Top 10 Growth Stocks in Billionaire Philippe Laffont’s Portfolio

In this article, we explore the Top 10 Growth Stocks in Billionaire Philippe Laffont’s Portfolio.

US equities are looking increasingly attractive as valuations have dropped in line with a deep correction from all-time highs. The Nasdaq 100, home to some of the biggest growth stocks, is already down by about 1.2% for the year after an initial 8% pullback. According to Goldman strategists, the underperformance is starting to generate attractive opportunities.

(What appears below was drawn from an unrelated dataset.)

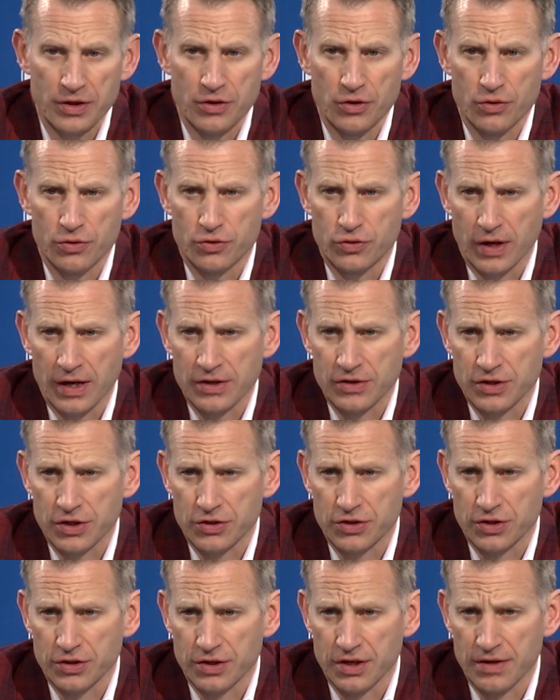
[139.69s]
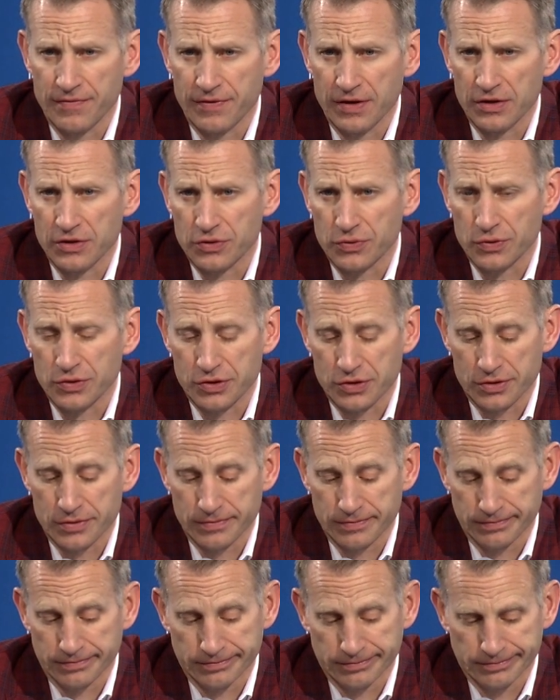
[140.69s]
knew transition defense
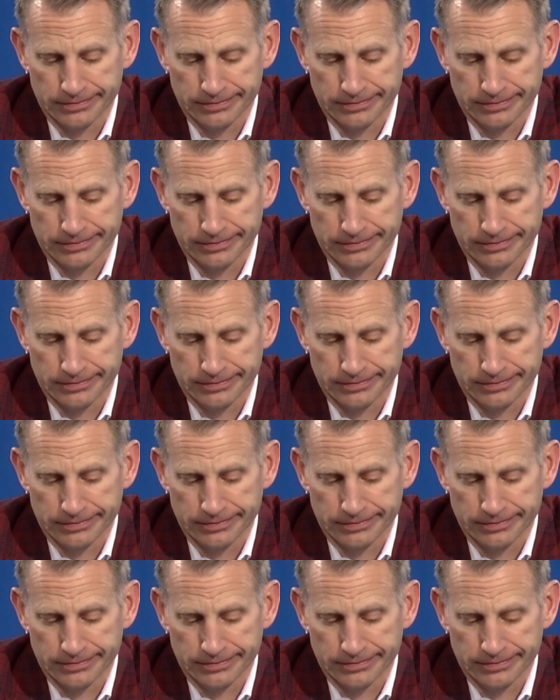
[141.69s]
was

Growth stocks reached record highs last year, driven by robust revenue growth, booming profits, and dominant market positions. Fast forward, and they have pulled back due to concerns about ballooning spending in AI. The Goldman Sachs team, led by Peter Oppenheimer, is also wary that the disruptive impact of AI on existing business models has triggered the pullback.

“These factors have opened up an opportunity in the technology sector where growth rates remain strong, but valuations are now low,” Oppenheimer said. Tech stocks have seen strong earnings and positive earnings revisions, and return on equity has remained high, Oppenheimer added.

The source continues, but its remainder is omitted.